WHAT IS NEEDED:
Pictures stay out; everything else in the records is to be copied exactly.

AVAILABLE RECORDS:
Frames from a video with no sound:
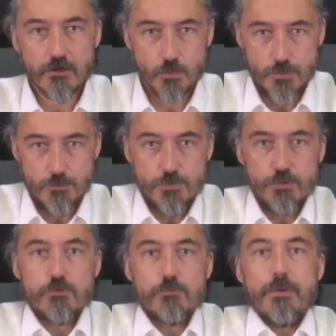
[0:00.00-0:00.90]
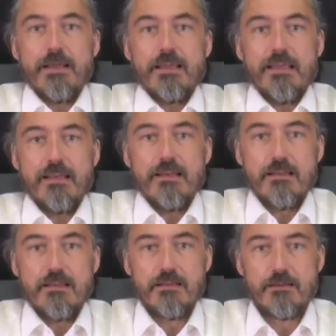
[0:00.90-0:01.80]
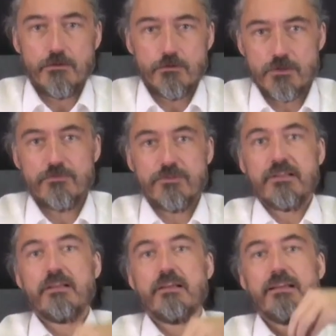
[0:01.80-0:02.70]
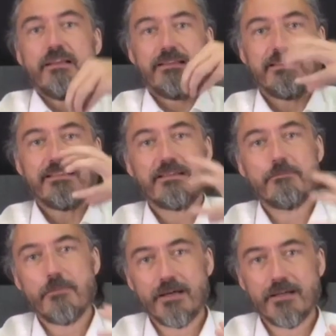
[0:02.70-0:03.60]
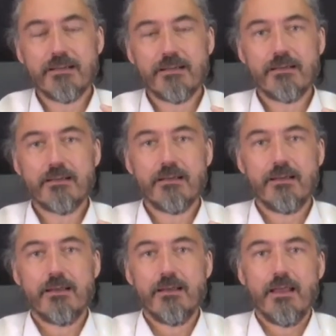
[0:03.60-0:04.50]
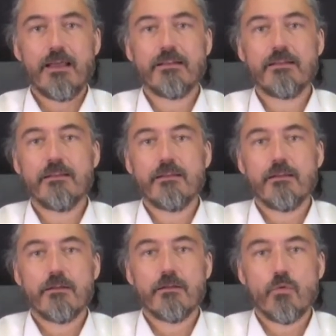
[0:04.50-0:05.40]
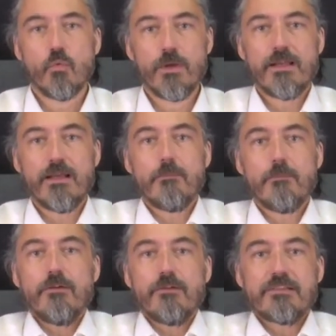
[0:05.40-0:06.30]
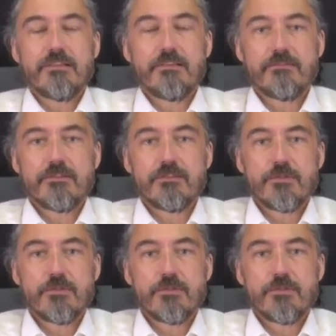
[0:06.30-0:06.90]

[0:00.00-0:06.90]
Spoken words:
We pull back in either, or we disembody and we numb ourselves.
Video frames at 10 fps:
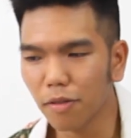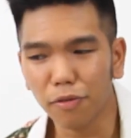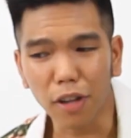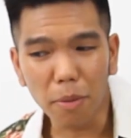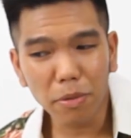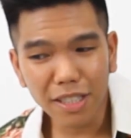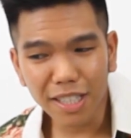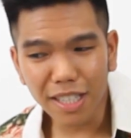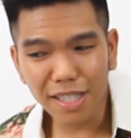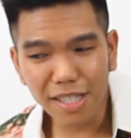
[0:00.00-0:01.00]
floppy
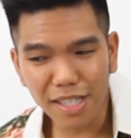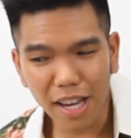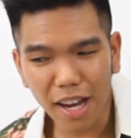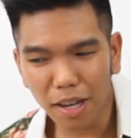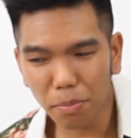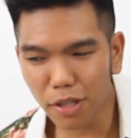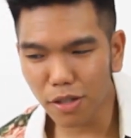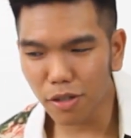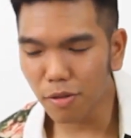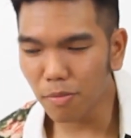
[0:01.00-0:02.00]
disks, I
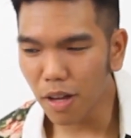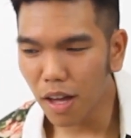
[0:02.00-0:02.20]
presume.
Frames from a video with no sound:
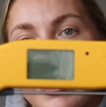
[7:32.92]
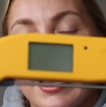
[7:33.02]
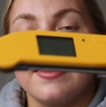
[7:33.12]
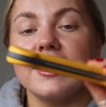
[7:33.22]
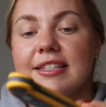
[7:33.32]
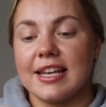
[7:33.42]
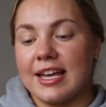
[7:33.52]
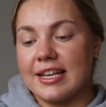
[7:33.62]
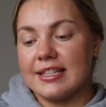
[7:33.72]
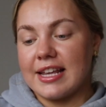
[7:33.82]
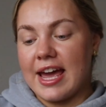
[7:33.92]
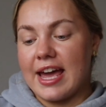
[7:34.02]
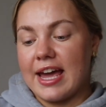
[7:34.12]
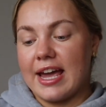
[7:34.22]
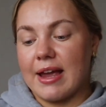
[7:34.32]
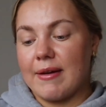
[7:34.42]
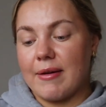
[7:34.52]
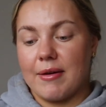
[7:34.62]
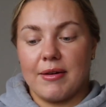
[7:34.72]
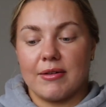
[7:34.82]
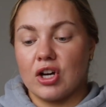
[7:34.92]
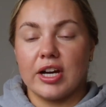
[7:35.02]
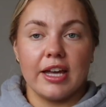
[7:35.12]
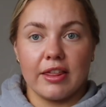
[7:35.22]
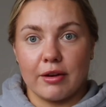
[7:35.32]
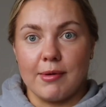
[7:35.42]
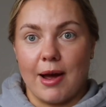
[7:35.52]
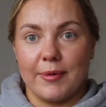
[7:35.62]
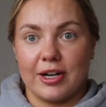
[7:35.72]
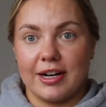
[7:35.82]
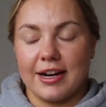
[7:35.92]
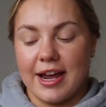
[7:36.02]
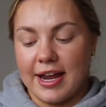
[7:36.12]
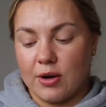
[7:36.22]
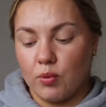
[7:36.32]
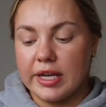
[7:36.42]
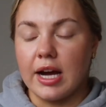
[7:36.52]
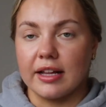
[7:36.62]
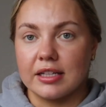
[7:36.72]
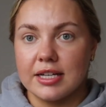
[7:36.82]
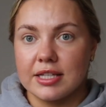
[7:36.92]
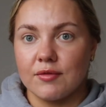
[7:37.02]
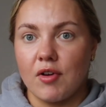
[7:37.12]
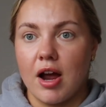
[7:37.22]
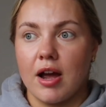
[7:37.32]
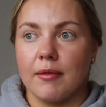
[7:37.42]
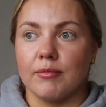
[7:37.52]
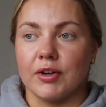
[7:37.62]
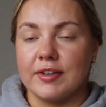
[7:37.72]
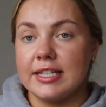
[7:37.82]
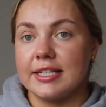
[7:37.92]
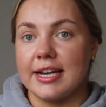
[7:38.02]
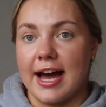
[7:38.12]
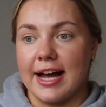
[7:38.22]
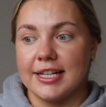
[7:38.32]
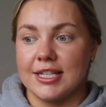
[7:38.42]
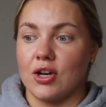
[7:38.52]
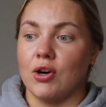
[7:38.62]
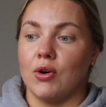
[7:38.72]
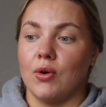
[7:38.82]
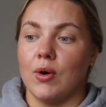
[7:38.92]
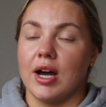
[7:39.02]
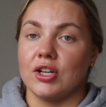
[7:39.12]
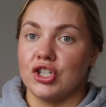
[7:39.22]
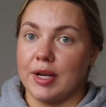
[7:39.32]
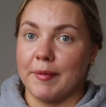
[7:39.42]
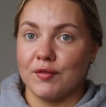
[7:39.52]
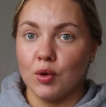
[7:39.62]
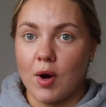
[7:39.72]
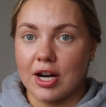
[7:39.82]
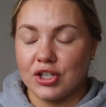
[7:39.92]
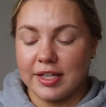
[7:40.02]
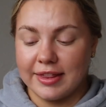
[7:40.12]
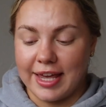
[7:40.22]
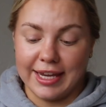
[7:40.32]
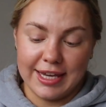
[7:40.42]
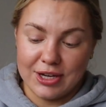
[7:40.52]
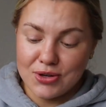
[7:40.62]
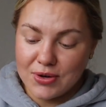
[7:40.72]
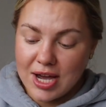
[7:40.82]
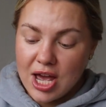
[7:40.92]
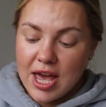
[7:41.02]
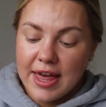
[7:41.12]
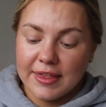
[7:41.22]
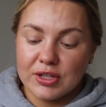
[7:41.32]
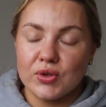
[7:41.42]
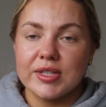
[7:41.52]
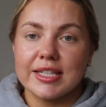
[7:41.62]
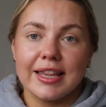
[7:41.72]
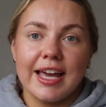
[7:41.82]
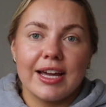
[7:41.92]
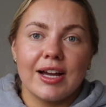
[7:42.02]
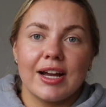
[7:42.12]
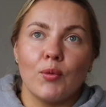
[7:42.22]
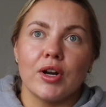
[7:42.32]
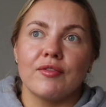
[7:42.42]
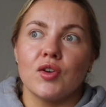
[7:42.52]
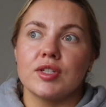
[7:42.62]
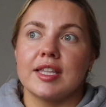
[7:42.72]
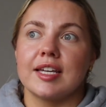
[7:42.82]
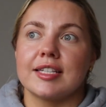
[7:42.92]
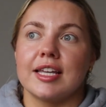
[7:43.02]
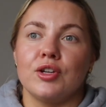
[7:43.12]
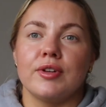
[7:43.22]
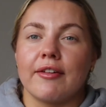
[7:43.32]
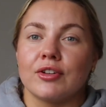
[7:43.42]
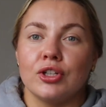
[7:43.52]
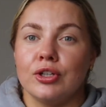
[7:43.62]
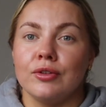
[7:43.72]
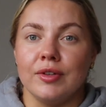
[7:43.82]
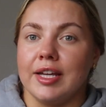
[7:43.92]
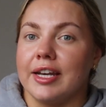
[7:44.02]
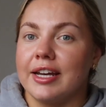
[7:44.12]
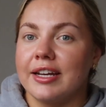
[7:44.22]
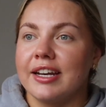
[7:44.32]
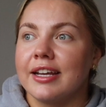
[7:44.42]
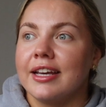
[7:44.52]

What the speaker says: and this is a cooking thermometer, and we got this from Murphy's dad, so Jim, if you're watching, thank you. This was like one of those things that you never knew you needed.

SOLVED PROBLEM:
Frames from a video with no sound:
[0:00.00-0:00.90]
[0:00.90-0:01.80]
[0:01.80-0:02.70]
[0:02.70-0:03.60]
[0:03.60-0:04.50]
[0:04.50-0:05.40]
[0:05.40-0:06.30]
[0:06.30-0:06.90]

[0:00.00-0:06.90]
Spoken words:
We pull back in either, or we disembody and we numb ourselves.
Video frames at 10 fps:
[0:00.00-0:01.00]
floppy
[0:01.00-0:02.00]
disks, I
[0:02.00-0:02.20]
presume.
Frames from a video with no sound:
[7:32.92]
[7:33.02]
[7:33.12]
[7:33.22]
[7:33.32]
[7:33.42]
[7:33.52]
[7:33.62]
[7:33.72]
[7:33.82]
[7:33.92]
[7:34.02]
[7:34.12]
[7:34.22]
[7:34.32]
[7:34.42]
[7:34.52]
[7:34.62]
[7:34.72]
[7:34.82]
[7:34.92]
[7:35.02]
[7:35.12]
[7:35.22]
[7:35.32]
[7:35.42]
[7:35.52]
[7:35.62]
[7:35.72]
[7:35.82]
[7:35.92]
[7:36.02]
[7:36.12]
[7:36.22]
[7:36.32]
[7:36.42]
[7:36.52]
[7:36.62]
[7:36.72]
[7:36.82]
[7:36.92]
[7:37.02]
[7:37.12]
[7:37.22]
[7:37.32]
[7:37.42]
[7:37.52]
[7:37.62]
[7:37.72]
[7:37.82]
[7:37.92]
[7:38.02]
[7:38.12]
[7:38.22]
[7:38.32]
[7:38.42]
[7:38.52]
[7:38.62]
[7:38.72]
[7:38.82]
[7:38.92]
[7:39.02]
[7:39.12]
[7:39.22]
[7:39.32]
[7:39.42]
[7:39.52]
[7:39.62]
[7:39.72]
[7:39.82]
[7:39.92]
[7:40.02]
[7:40.12]
[7:40.22]
[7:40.32]
[7:40.42]
[7:40.52]
[7:40.62]
[7:40.72]
[7:40.82]
[7:40.92]
[7:41.02]
[7:41.12]
[7:41.22]
[7:41.32]
[7:41.42]
[7:41.52]
[7:41.62]
[7:41.72]
[7:41.82]
[7:41.92]
[7:42.02]
[7:42.12]
[7:42.22]
[7:42.32]
[7:42.42]
[7:42.52]
[7:42.62]
[7:42.72]
[7:42.82]
[7:42.92]
[7:43.02]
[7:43.12]
[7:43.22]
[7:43.32]
[7:43.42]
[7:43.52]
[7:43.62]
[7:43.72]
[7:43.82]
[7:43.92]
[7:44.02]
[7:44.12]
[7:44.22]
[7:44.32]
[7:44.42]
[7:44.52]

What the speaker says: and this is a cooking thermometer, and we got this from Murphy's dad, so Jim, if you're watching, thank you. This was like one of those things that you never knew you needed.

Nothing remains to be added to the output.